Sozialistische Zeitung

Zur SoZ-Homepage SoZ - Sozialistische Zeitung Nr.23 vom 09.11.2000, Seite 6

Erwerbslosenparlament Mecklenburg-Vorpommern

Gegen Einführung von Niedriglohn

Am 3.November traf sich zum dritten Mal seit zweijährigen Bestehen das Erwerbslosenparlament in Mecklenburg-Vorpommern. Über die Ergebnisse des Treffens, an dem 160 Delegierte teilnahmen, sprach Gerhard Klas mit Christian Köpcke, dem stellvertretenden Vorsitzenden des Arbeitslosenverbands in Mecklenburg-Vorpommern.

Gibt es mittlerweile eine gesellschaftliche Anerkennung des Erwerbslosenparlaments, die sich auch in formalen Rechten gegenüber politischen Entscheidungsträgern niederschlägt?

Wir haben die aktive Teilnahme am Bündnis für Arbeit auf Landesebene eingefordert. Das Erwerbslosenparlament setzt sich aus mehreren Vereinen und Verbänden unter Mitwirkung des DGB zusammen. Auf dieser Ebene arbeiten wir im Bündnis für Arbeit mit.

Die IG Medien sind aus dem bundesweiten Bündnis für Arbeit und Wettbewerbsfähigkeit mit der Begründung ausgestiegen, dass dieses Bündnis die Rechte von Lohnabhängigen nicht stärken würde. Wie ist die Einschätzung des Erwerbslosenparlaments in Mecklenburg-Vorpommern?

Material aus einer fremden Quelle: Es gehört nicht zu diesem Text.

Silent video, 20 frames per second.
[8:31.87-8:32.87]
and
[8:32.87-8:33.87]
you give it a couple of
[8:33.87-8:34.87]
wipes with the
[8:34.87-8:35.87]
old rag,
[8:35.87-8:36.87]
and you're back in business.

Hier im Land gibt es eine andere Situation. Alleine schon die Bereitschaft der Regierungskoalition, sich an Veranstaltungen wie dem Erwerbslosenparlament zu beteiligen — bis auf die CDU waren alle Parteien vertreten — ist ein Zeichen dafür. Der Landesarbeitsminister — Helmut Holter von der PDS — hat zu den Forderungen des Erwerbslosenparlaments Stellung genommen. Im öffentlich geförderten Beschäftigungssektor und bei den gemeinwohlorientierten Arbeitsplätzen hat sich einiges — aber noch nicht genug — getan. Der Landesvorsitzende des Arbeitslosenverbands Mecklenburg-Vorpommern hat den soge. dritten Arbeitsmarkt als einzigen Wachstumssektor bezeichnet. Deshalb müsse gemeinsam mit den Verantwortungsträgern in der Regierung an seinem Ausbau gearbeitet werden.

Ist der Öffentlich Geförderte Beschäftigungssektor auch gleichzeitig ein Einfallstor für Niedriglöhne?

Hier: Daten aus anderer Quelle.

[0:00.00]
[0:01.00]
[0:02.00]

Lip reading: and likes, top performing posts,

Nein, bisher nicht. Allerdings müssen wir im Rahmen u.a. der ABM darauf achten, dass der Abstand zu den Tariflöhnen nicht größer wird. Aber grundsätzlich wollen wir ganz eindeutig keinen Einstieg in den Niedriglohnsektor, egal, ob er "Mainzer Modell" oder anders heißt. Wir sind strikt dagegen und haben deutlich signalisiert, dass wir uns mit allen zur Verfügung stehenden Mitteln dagegen wehren müssen. Konkrete Projekte des dritten Sektors sind bei den freien Trägern der Wohlfahrtspflege und im Schulsozialbereich angesiedelt. Der Arbeitsminister hat alle Träger aufgefordert, Anträge für neue Projekte einzureichen. Dann wäre er bereit, über die möglichen Rahmenbedingungen mit den Antragstellern zu sprechen.

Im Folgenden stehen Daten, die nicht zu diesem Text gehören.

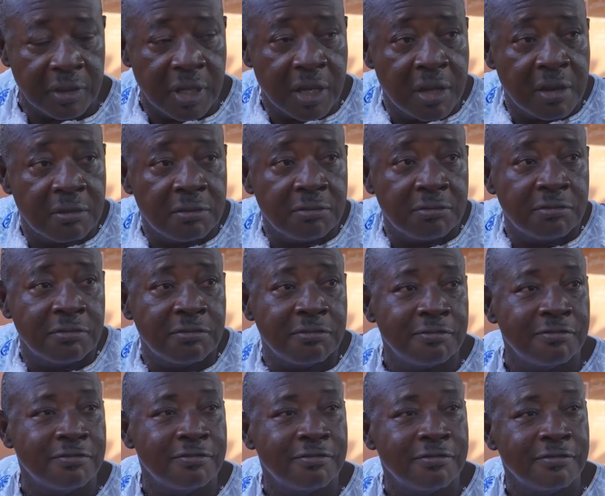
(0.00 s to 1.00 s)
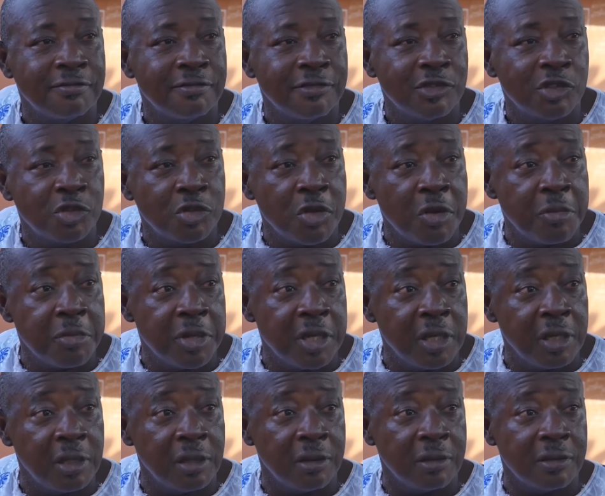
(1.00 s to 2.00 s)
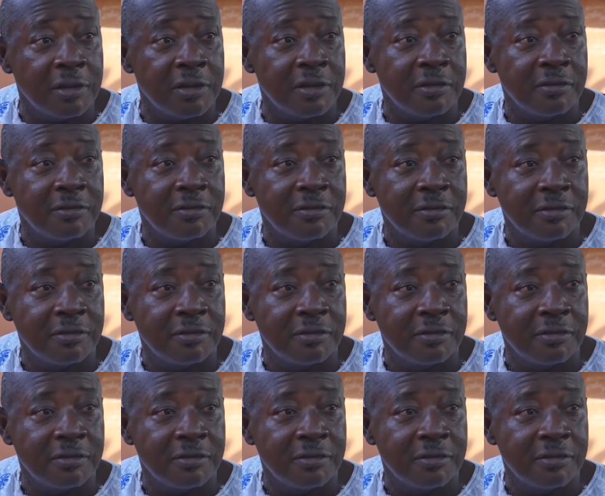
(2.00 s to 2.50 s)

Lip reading: then so be it.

Das Erwerbslosenparlament misst die Regierung in Mecklenburg-Vorpommern an der Anzahl der tatsächlich geschaffenen, existenzsichernden, tariflich und sozial abgesicherten Arbeitsplätzen. Wie ist das Resultat nach zwei Jahren SPD-PDS Regierungskoalition?

Ministerpräsident Harald Ringstorff hat zwischenzeitlich einen Schlenker Richtung Wirtschaft gemacht, den wir natürlich nicht gutgeheißen haben. Doch durch die Politik der PDS im Landtag wird es in Zukunft weiterhin zu einer stabilen Zusammenarbeit mit dem Erwerbslosenparlament kommen. Die PDS hatte vor ihrem Regierungsantritt angekündigt, 5000 Arbeitsplätze im öffentlich geförderten Beschäftigungssektor zu schaffen. Dieses Ziel schien allerdings bald nach der Wahl in Vergessenheit zu geraten. Das Erwerbslosenparlament hat dann dafür gesorgt, dass es nicht ganz in der Versenkung verschwindet. Es gilt jetzt, auf dem erreichten Stand von Arbeitsplätzen aufzubauen und gleichzeitig auf die Arbeitsbedingungen und die Entlohnung zu achten, damit kein Niedriglohnsektor eingeführt wird.